Developing a data pipeline to improve accessibility and utilization of Charlottesville’s Open Data Portal
To improve democratic engagement between the public and the government, the city of Charlottesville created an online portal containing data from city departments. This move was an effort to promote access to data pertinent to policy debates in the city, and to incentivize the public to contribute to the policy-making process with informed participation.
Unfortunately, such efforts, while successful at their start, have gradually stagnated, and the end objective of the portal has not been reached.
Master of Science in Data Science researchers Lucas Beane and Elena Gillis, advised by Data Science Institute professor Rafael Alvarado and School of Engineering professor Caitlin Wylie, investigated possible reasons for this stagnation – including inconsistent formatting of the datasets, variables that are not meant for human legibility, and limited data with disproportional representation from the city departments.
The pair proposed a data pipeline that would serve as a tool to extract utility from the data. The pipeline does so by converting the datasets into a consistent format, merges the datasets, and allows for creation of simple visualizations. The pipeline acts as a link between the raw data published by the government units and the city by increasing the data’s interpretability and legibility and outputting results that are easily relatable to the policy issues at hand.
An analysis of datasets for crime and real estate, and relating findings to the affordable housing debate, demonstrate the advantages of a data pipeline.

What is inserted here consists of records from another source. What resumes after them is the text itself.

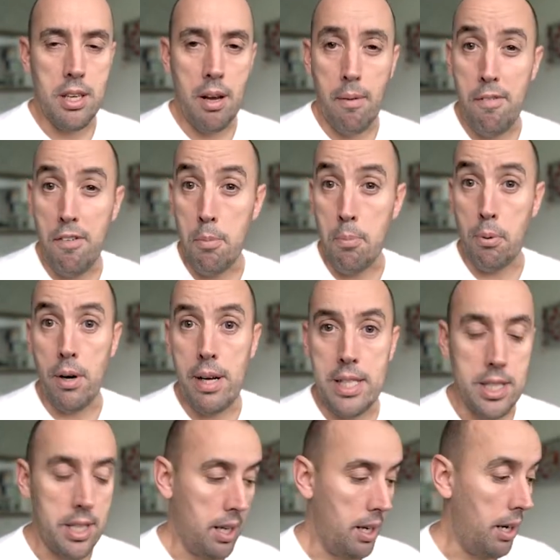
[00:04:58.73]
Now if you
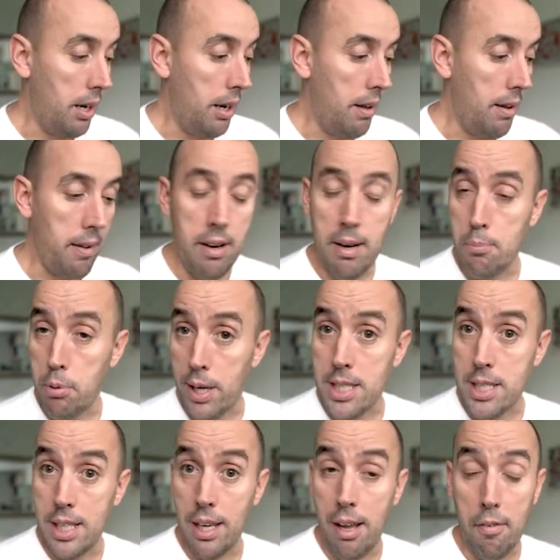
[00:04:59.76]
pressed
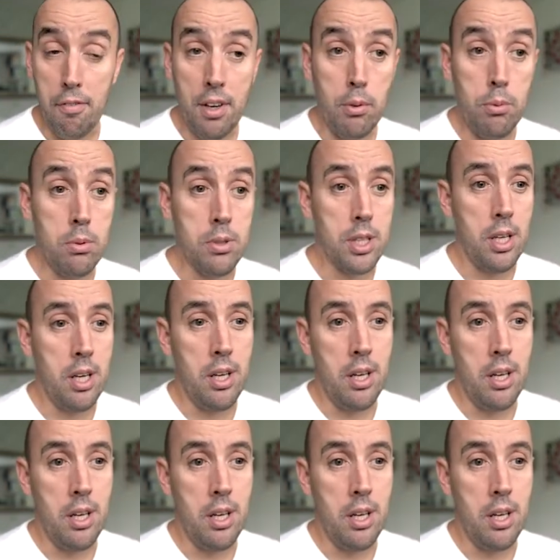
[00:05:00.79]
press left alt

The team encountered myriad problems that could potentially explain the dearth of users of the portal. Chief among them is the lack of interpretability of the data—though the datasets have descriptions, they lack extensive data dictionaries, so many of the features therein are unusable. This is likely due to the data collection policy, which has few guidelines to allow for consistency across datasets. Additionally, Beane and Gillis found a disproportionate number of representative datasets for some departments, perhaps because they were willing and able to offer up more data. If a user isn’t interested in the overrepresented departments, this trend could disenfranchise them simply because the available data do not form a reliable picture of Charlottesville. There also still exist simple problems of accessibility; at times, some datasets on the portal are not available. On top of that, several datasets are simply too large for the average home computer to utilize.
Addressing these problems would be an important first step toward achieving a wider user base for Charlottesville’s open data portal.